# So what about 'Scented Pellets' ?



## CanadaClinker (Feb 5, 2010)

......so I was wondering......if the pellet producers started adding a scent to the pellets, would that be another reason to buy them over another brand........ say a scent like Christmas Tree, Orange, Lavender etc. ...... some pellets have an already 'off' scent to them.......would an added scent drive you even more into a 'frenzy' to get your hands on an already good pellet....... what do you think??.... what scents would you like added? ......cc


----------



## woodsman23 (Feb 5, 2010)

Makes no sence to me  :cheese:


----------



## CanadaClinker (Feb 5, 2010)

woodsman23 said:
			
		

> Makes no sence to me  :cheese:



....  :lol:


----------



## CanadaClinker (Feb 5, 2010)

......... I know last year I got a hold of a brand of pellets that had a real strong pine tree smell and I thought "these should be great pellets"...... not!!...... they were the dirtiest pellet with tons and tons of ash..... think it was the sap in the 'bark' that I was smelling which they were making pellets from! This got me thinking how I could be 'fooled' by the smell....... cc


----------



## coloradan (Feb 5, 2010)

I wouldn't be that crazy about a pellet company adding a scent to a pellet, unless it's something natural and didn't smell too "fake".  So many of the scents out on the market today just smell so fake and artificial that it makes me want to vomit.  I'd love something that smelled "woodsy" like pine or something.  It would still have to be a good performing pellet though.


----------



## defield (Feb 5, 2010)

The Okanagans I have used, IMO, have a nice piney/Christmas tree  scent.

I have seen a couple of posts from folks that said there Okanagans smell bad, but that is not my experience.

Ranger


----------



## jtakeman (Feb 5, 2010)

I like the natural wood smell of most pellets. I burn the grilling pellets in my charcoal grill(smoke box insert) and love there smell. Hickory so far is my favorite! 

There are a few brands(not naming names either!) that had a chemical smell that might want to add a better smell to there pellets. May help sales?????

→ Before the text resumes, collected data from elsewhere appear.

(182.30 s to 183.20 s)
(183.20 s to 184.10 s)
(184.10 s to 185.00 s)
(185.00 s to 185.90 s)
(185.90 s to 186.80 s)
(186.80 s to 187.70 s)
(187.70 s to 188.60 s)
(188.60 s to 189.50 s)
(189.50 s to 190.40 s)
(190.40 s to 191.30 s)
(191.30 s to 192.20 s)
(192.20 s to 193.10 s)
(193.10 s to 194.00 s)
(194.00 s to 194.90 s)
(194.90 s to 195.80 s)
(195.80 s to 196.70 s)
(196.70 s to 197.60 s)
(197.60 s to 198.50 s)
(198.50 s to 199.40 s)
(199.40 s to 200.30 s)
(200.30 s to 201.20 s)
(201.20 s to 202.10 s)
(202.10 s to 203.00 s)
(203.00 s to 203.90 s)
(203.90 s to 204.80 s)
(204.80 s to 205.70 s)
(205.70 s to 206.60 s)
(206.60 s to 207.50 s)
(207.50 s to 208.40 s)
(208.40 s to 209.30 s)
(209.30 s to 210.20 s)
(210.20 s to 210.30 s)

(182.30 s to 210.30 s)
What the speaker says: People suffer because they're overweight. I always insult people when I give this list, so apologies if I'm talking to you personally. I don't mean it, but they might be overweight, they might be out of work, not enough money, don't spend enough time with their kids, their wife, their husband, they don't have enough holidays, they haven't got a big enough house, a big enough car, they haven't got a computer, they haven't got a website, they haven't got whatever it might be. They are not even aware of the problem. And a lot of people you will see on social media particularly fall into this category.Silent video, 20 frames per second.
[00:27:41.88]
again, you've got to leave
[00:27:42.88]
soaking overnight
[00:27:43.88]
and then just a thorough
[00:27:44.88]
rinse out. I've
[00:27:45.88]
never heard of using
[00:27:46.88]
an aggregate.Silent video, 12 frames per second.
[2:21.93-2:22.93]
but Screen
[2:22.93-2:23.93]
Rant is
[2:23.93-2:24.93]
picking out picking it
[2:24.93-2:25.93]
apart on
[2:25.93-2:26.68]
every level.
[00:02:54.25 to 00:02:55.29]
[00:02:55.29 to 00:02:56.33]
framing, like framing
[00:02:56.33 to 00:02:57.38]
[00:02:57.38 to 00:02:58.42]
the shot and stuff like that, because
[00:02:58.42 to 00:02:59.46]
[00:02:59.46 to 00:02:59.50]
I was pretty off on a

Make them smell like "beer" for the men and "spring flowers" for the ladies?


----------



## tinkabranc (Feb 5, 2010)

I prefer them the way they are now with no additives or preservatives.

Some I have tried are mored scented than others but that normally does
not influence my decision on which ones to buy unless they smell really bad.


----------



## Skippydo (Feb 5, 2010)

Could you imagine the trouble that you could get yourself into.
The wife calls my stove my second love (really my first, but she doesnt
know that) 
I could see the wife now, coming down the steps and smelling this
wonderful smell.  She would look into the furnace to make sure that
I was not hiding anybody. ;-P


----------



## hamps64 (Feb 5, 2010)

I would like a nice subtle woodsy smell (pine, lavender) but I would only buy if the price was right and the pellet burned great


----------



## SXIPro (Feb 5, 2010)

Scent of bacon. Nuff said.


----------



## Valhalla (Feb 5, 2010)

Flavor them so the woman of the house fills the hopper!


----------



## BIGISLANDHIKERS (Feb 5, 2010)

Pellet stove are a closed system so you wouldnt smell them anyways.


----------



## Dr_Drum (Feb 5, 2010)

SXIPro said:
			
		

> Scent of bacon. Nuff said.



 :lol: . . Perfect!


----------



## SmokeyTheBear (Feb 5, 2010)

Dr_Drum said:
			
		

> SXIPro said:
> 
> 
> 
> ...



How about a nice thick marinated steak being done on the grill.


----------



## hamps64 (Feb 5, 2010)

I can tell most of you are men .....even though the stove is enclosed a nice scent through the blower wouldn't hurt ..not bacon or steak..by the way I clean and fill the hopper so watch it .....


----------



## Valhalla (Feb 5, 2010)

See... there may be an opportunity here. 
Seize the moment!

I can see a focus group coming.


----------



## HEMI (Feb 5, 2010)

aren't some of the pellet companies having enough issues with quality let alone throw a scent in the mix?..............they have scented stuff you can put in the water in the kettle on the stove.........picture the look on the guys face when you pull in with your 3500 HEAVY DUTY diesel pickup and you ask for the lilac scented okies


----------



## mascoma (Feb 5, 2010)

I've seen scented things to attach to your furnace air filter... maybe hang one of those car tree air fresheners near the dist. blower intake.


----------



## CanadaClinker (Feb 5, 2010)

........bet 'roast turkey' smell would be good seller around Christmas time......cc  :lol:


----------



## tinkabranc (Feb 6, 2010)

HEMI said:
			
		

> aren't some of the pellet companies having enough issues with quality let alone throw a scent in the mix?..............they have scented stuff you can put in the water in the kettle on the stove.........picture the look on the guys face when you pull in with your 3500 HEAVY DUTY diesel pickup and you ask for the lilac scented okies



That would be too funny... :lol:


----------



## SXIPro (Feb 8, 2010)

HEMI said:
			
		

> aren't some of the pellet companies having enough issues with quality let alone throw a scent in the mix?..............they have scented stuff you can put in the water in the kettle on the stove.........picture the look on the guys face when you pull in with your 3500 HEAVY DUTY diesel pickup and you ask for the lilac scented okies



If you're driving a diesel you obviously have no sense of smell anyhow.


----------